Mining companies crying wolf yet again

By: 
Tony Maher
General President

Published in the Courier Mail 29 October 2012

HAVE you heard the one about the mining executive threatening to pack up and go to Africa? It's an old one but a good one.

Even with record commodity prices mainlining profits into their coffers, mining company executives have argued with perfectly straight faces that they should pay less tax; get more subsidies; be liberated from pesky employment and environment regulations; and have no obligation to engage with local industry.

After all, we can always pack up and go somewhere cheaper, they say.

If that's how they behave in the best of times, then as commodity prices fall and recent astronomical profit margins are squeezed, mining companies will go even harder, arguing for the kind of reforms that will make it easier for them to make a buck.

It's in the mining industry's interests to fuel anxiety that the boom is over. After all, if there's no boom, how can they be required to share the benefits by providing secure jobs and investing in local communities and economies?

But commodity prices easing back to levels typical of five years ago doesn't mean the boom is over. The gravy train of absolutely huge profit margins, and speculators becoming billionaires without ever mining a tonne of coal, may be over, but the mining boom isn't. Far from it.

Recent forecasts from the Bureau of Resources and Energy Economics show increases in volume will drive production of resources to three times the pre-boom levels during the next decade.

The numbers tell the story.

Thermal coal exports have increased from 100 million tonnes and $6 billion in 2002-03 to almost 160 million tonnes and $17 billion in 2011-12.

Coking coal has increased from 108 million tonnes and $10 billion in 2002-03 to 142 million tonnes and $32 billion in 2011-12.

Iron ore exports have been even more spectacular.

The jobs growth has been huge too - from about 60,000 in the late 1990s to more than 220,000 today, a number that probably includes some resource construction workers but is still huge. In coal mining alone we have gone from about 19,000 at the turn of the century to more than 50,000.

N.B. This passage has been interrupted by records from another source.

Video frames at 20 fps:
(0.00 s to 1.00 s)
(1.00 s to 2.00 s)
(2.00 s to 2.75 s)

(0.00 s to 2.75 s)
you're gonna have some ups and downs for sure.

Is this all about to collapse? No way. The Reserve Bank recently warned the investment boom in resources would peak earlier than expected and at a lower level than previously forecast.

But this still means the peak of the investment boom is ahead of us, not behind us.

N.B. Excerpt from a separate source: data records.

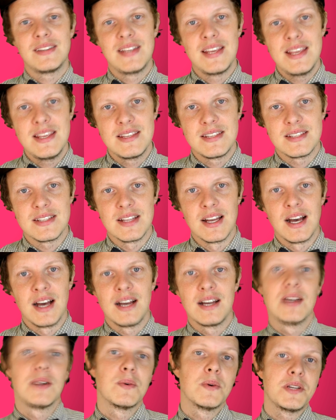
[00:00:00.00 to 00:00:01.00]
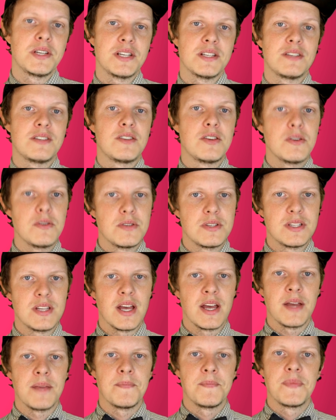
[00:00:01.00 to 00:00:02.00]
tisdag, which is
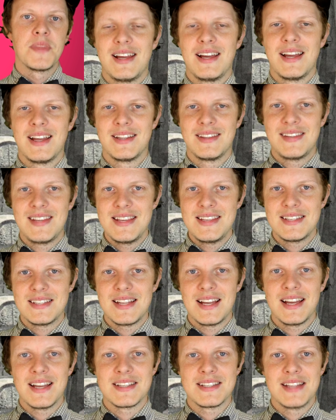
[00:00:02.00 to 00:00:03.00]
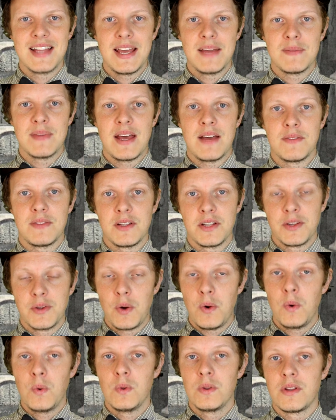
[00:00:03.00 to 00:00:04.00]
Tuesday. And tisdag is named after the
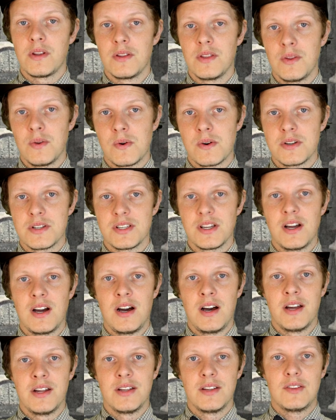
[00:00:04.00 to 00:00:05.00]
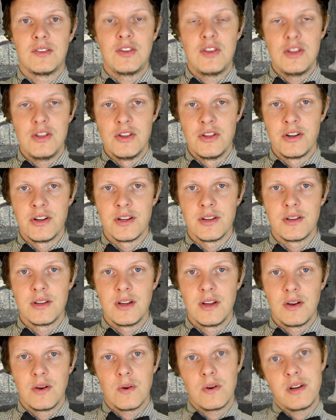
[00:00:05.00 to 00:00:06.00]
old Norse god Tyr.
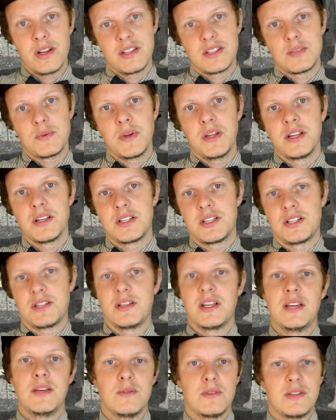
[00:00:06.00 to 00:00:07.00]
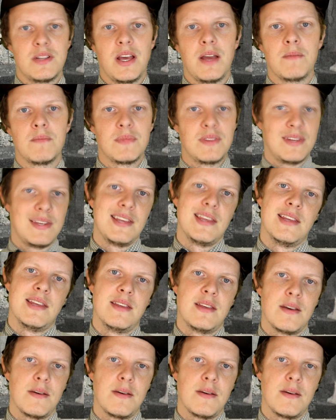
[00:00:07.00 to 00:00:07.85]
Or in Swedish, he was named Tyr.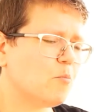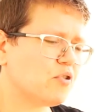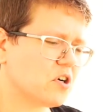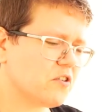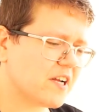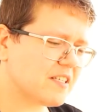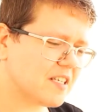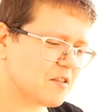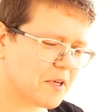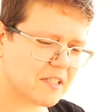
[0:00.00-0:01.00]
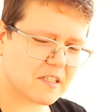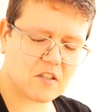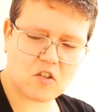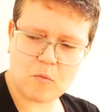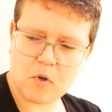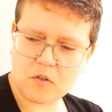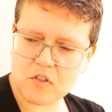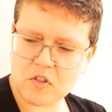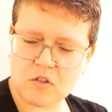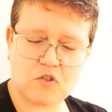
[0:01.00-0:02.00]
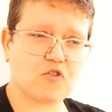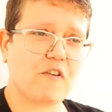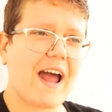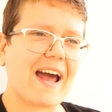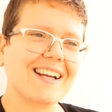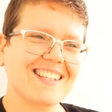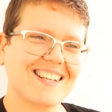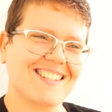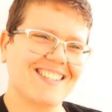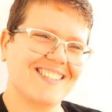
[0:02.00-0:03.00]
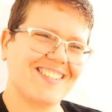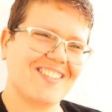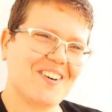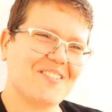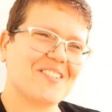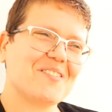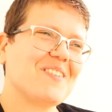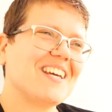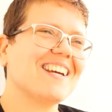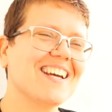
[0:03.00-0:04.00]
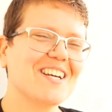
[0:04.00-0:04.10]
progresses because it's almost dragged, so to speak,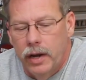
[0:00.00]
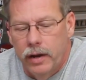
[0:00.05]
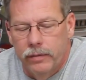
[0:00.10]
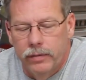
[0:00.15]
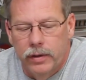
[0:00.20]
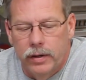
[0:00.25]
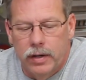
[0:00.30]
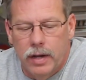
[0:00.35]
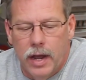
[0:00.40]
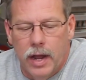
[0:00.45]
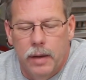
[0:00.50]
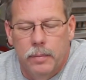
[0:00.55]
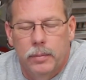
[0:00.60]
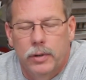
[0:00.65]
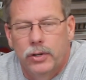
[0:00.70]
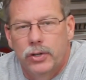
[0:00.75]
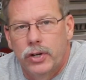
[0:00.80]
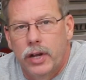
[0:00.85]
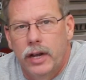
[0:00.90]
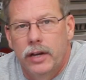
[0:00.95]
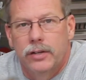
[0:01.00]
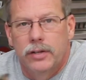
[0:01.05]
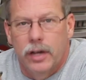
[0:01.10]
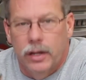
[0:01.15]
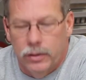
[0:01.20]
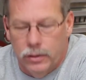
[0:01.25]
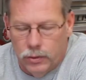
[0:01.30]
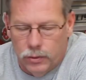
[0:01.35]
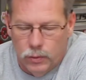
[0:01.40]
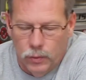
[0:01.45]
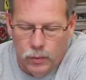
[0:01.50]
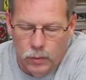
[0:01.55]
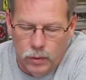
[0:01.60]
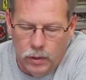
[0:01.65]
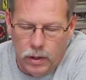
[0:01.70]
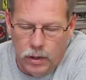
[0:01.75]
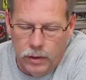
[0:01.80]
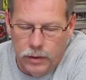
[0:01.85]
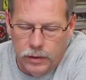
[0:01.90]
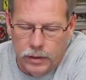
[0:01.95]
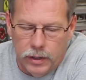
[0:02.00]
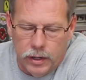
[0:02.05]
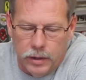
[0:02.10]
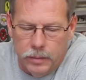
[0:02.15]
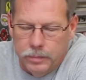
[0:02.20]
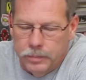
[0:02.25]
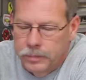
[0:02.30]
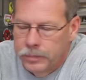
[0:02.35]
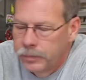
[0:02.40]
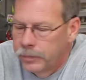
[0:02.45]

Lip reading: have the time to change out the tool all the time.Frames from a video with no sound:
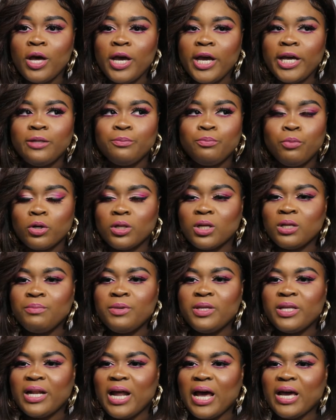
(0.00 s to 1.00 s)
It bothered
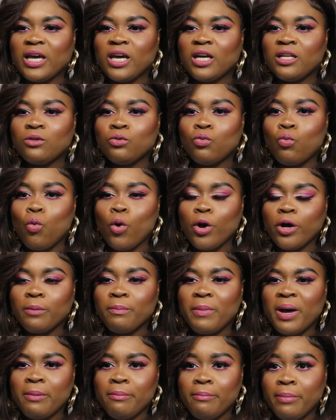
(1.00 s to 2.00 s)
me that I can work
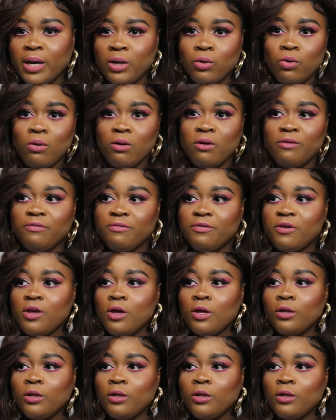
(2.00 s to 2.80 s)
my butt off,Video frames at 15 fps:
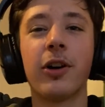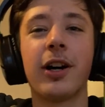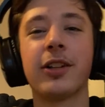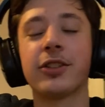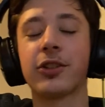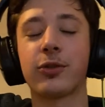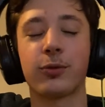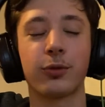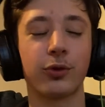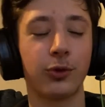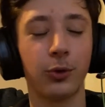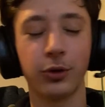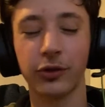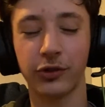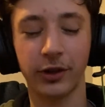and just restore
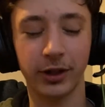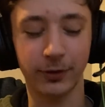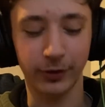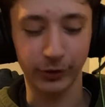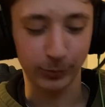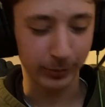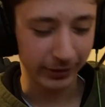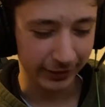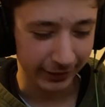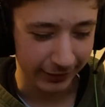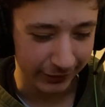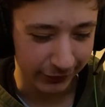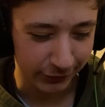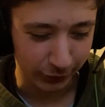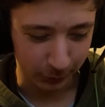the Snyderverse,
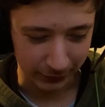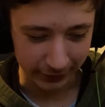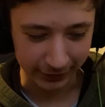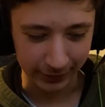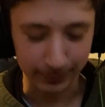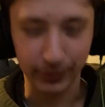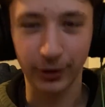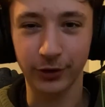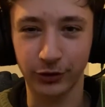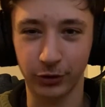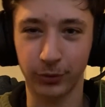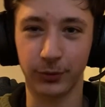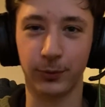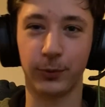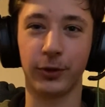please. We can get part 2 and 3.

The list of firmly committed projects remains huge. Yes, some projects have been postponed indefinitely but

Australia still has formally committed resources projects valued at $260 billion under way. Hardly what you would call a bust.

The investment boom will give way to a production and export boom. And that increased supply is certainly bringing down prices.

Exports of thermal coal, coking coal and iron ore are expected to surge over the next decade.

Of course it won't be easy now prices have fallen and the huge cash margins are gone. In some recent years the cash profit has been more than half of all revenue.

But perspective is in order. This mining boom has a long way to play out, transforming our economy and communities. If we buy into the miners' spin that the boom is over, we'll miss our opportunity to make sure it delivers for Australians - for local jobs with good conditions, for families and communities, for our shared economic future - and not just for mining company shareholders.

The truth is, the mining companies have been crying wolf for years.

Despite years of threats from mining executives, the mass exodus is yet to take place and the investment figures show it isn't going to happen any time in the next couple of decades.